Identifying Conflicting Constitutional Principles

The sole question that the Court was asked to address was whether it was legal under the UK constitution for the royal prerogative to be used to give notice under Art 50 TEU of the UK’s intention to cease to be a member of the EU ([4]).   Answering that question required identifying the relevant constitutional principles, some of which militated in favour of the claimants while others militated in favour of the Government.

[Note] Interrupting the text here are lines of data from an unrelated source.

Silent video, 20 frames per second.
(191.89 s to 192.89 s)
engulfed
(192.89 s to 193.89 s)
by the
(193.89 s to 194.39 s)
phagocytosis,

The primary constitutional principle in favour of the claimants was that Parliament is sovereign and that ‘an important aspect’ of this principle is that ‘primary legislation [in this case the ECA] is not subject to displacement by the Crown through the exercise of its prerogative powers’ ([25]).  Secondly, the Court found that ‘the Crown has no power to alter the law of the land, whether it be common law or contained in legislation’ ([25]).  The Court identified several authorities for this proposition, including The Case of Proclamations (1610) 12 Co. Rep. 74, the Bill of Rights 1688 and statement of the Privy Council in The Zamora [1916] 2 AC 77.  These constitutional principles seem to lend support to the claimants’ assertion that the prerogative cannot be used to displace all EU rights which have been given effect in domestic law via s 2(1) ECA.

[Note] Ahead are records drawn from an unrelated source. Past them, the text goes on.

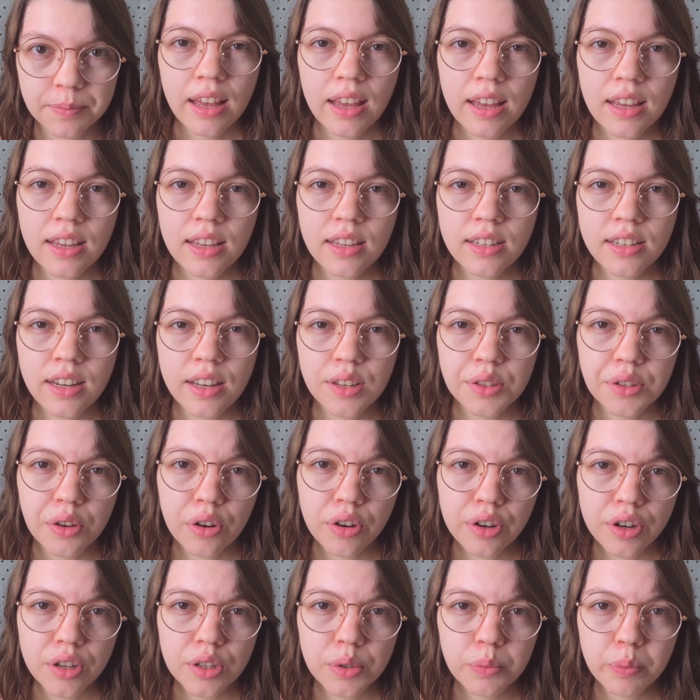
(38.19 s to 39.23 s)
And as
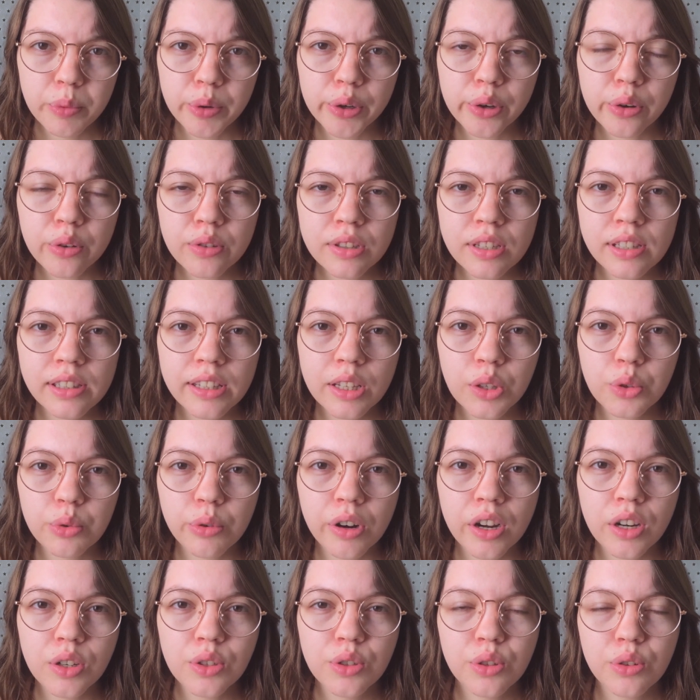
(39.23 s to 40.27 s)
artists, we're constantly
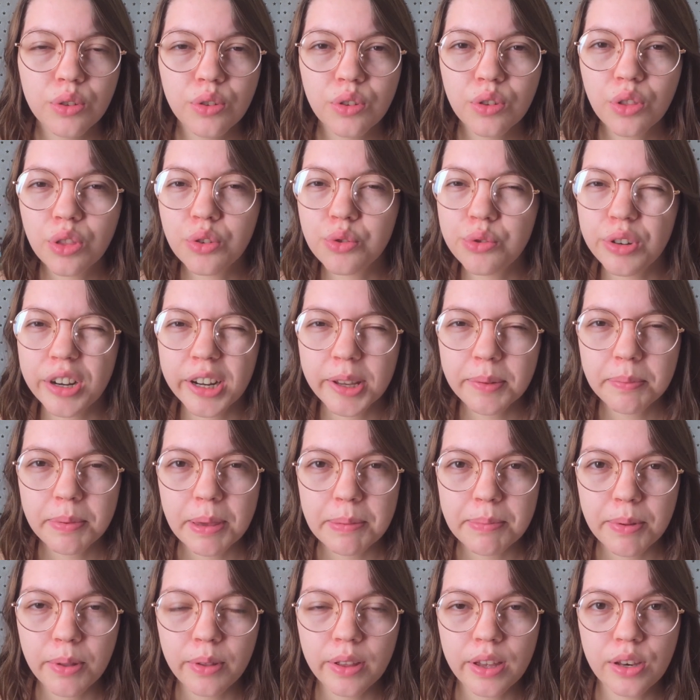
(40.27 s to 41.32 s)
trying to trick
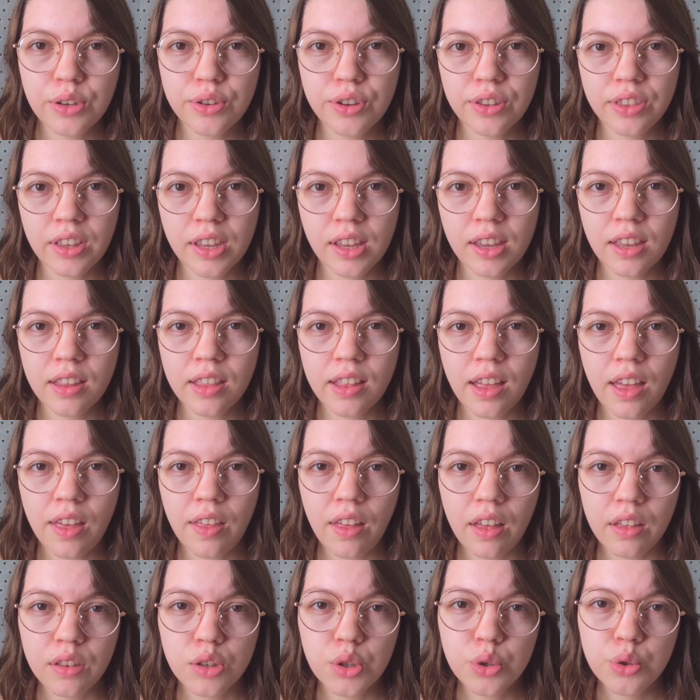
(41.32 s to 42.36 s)
people into thinking
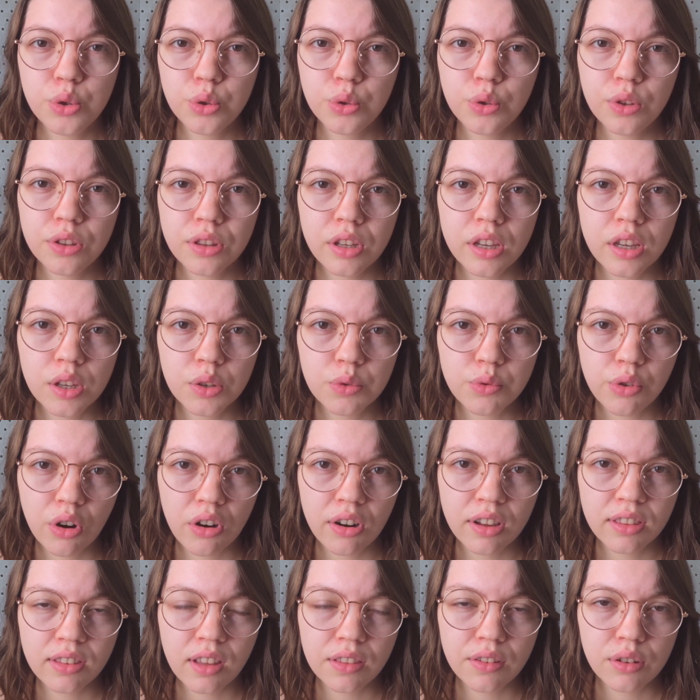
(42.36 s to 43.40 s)
that a 2D
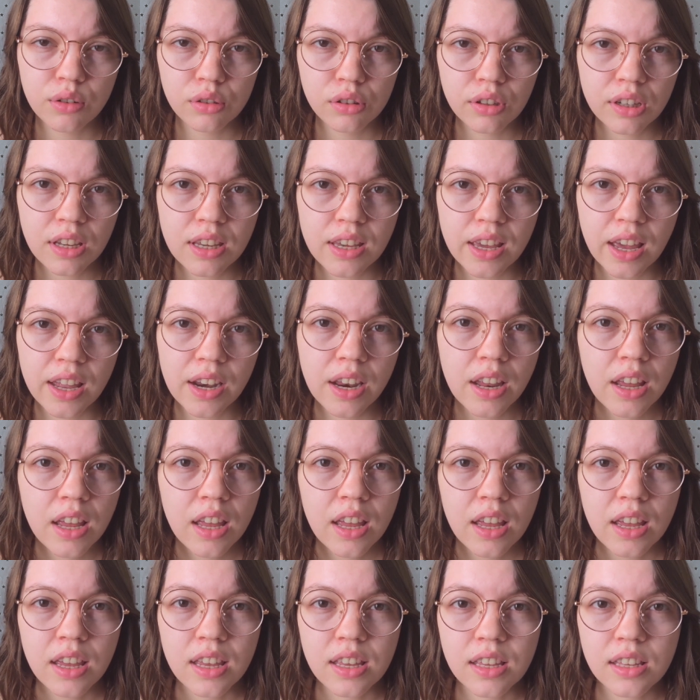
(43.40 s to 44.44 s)
drawing that they're looking at
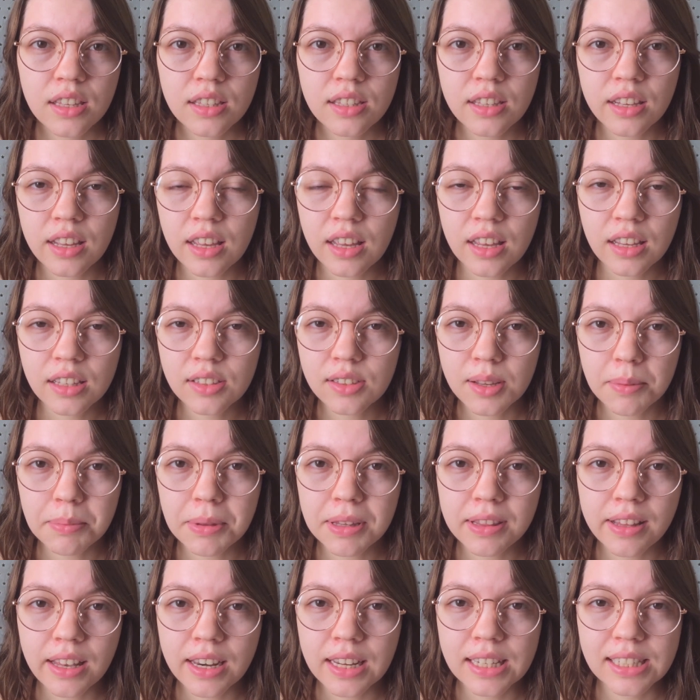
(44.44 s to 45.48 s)
is
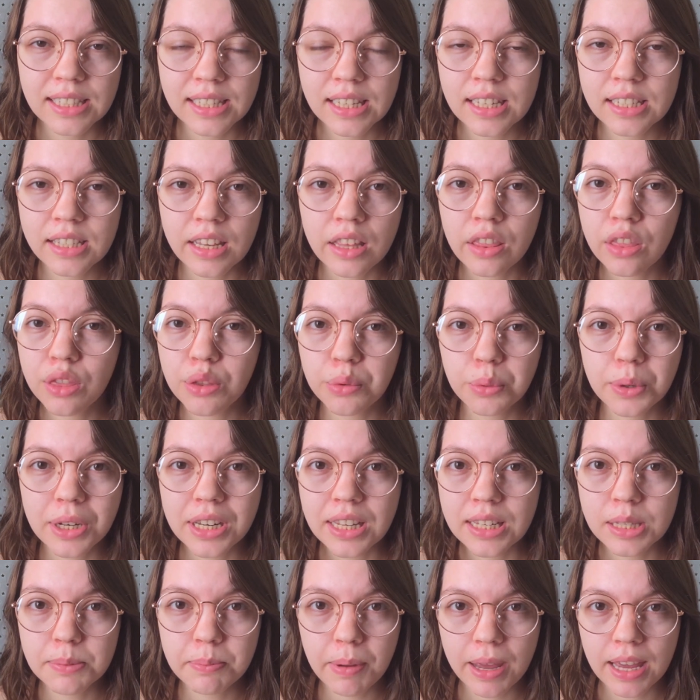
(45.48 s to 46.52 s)
something that exists in
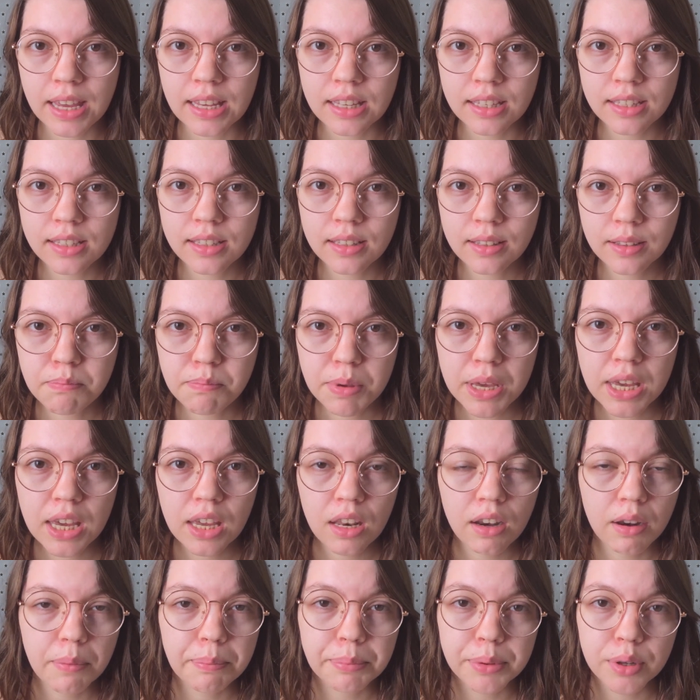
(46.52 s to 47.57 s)
3D space, be
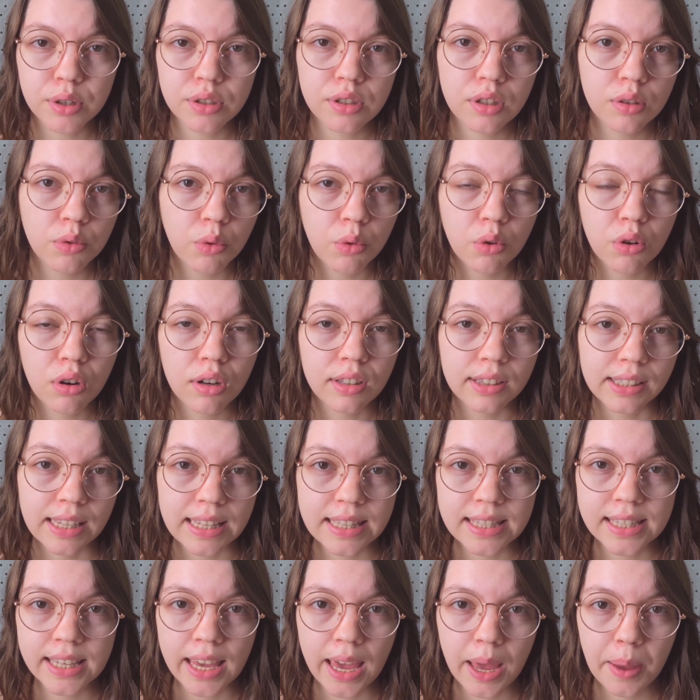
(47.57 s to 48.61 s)
it a person or a
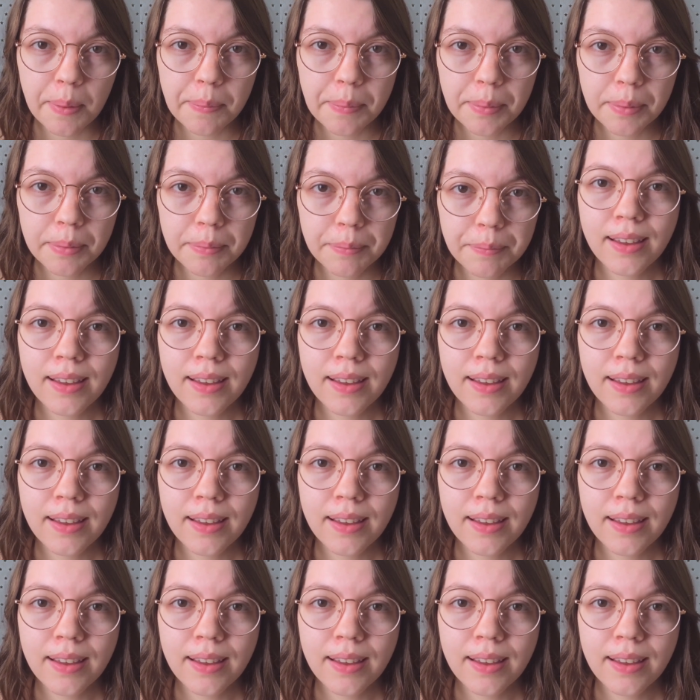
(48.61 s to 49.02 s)
landscape.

It is important to note, however, that there are counter-veiling constitutional principles which may give weight to the Government’s assertion of the existence of the relevant prerogative power.  The first is that the UK is a democracy and that the decision to exit the EU was one dictated by the exercise of democratic choice by the electorate through the EU referendum.  The second is that under the UK constitution it is orthodox that ‘as a general rule applicable in the normal circumstances, the conduct of international relations and the making and unmaking of treaties on behalf of the United Kingdom are regarded as matters for the Crown in the exercise of its prerogative powers’ ([30]).

Resolving the Conflict of Constitutional Principles

How did the High Court resolve the conflict between these grand constitutional principles? Mainly by showing that the principles which favoured the Government’s case were narrower than those that favoured the claimants.  First, even though the UK is indeed a democracy, the Court held that the UK is a ‘representative parliamentary democracy’ ([106]) and that, citing Dicey, ‘Judges know nothing about any will of the people except in so far as that will is expressed by an Act of Parliament’ ([22]).  The Court found that the European Union Referendum Act 2015 made the outcome of the EU referendum only advisory in law while being, arguably, a significant ‘political event’ ([108]).  It followed, on the Court’s view, that the outcome of the referendum could not strongly impact the outcome of the case.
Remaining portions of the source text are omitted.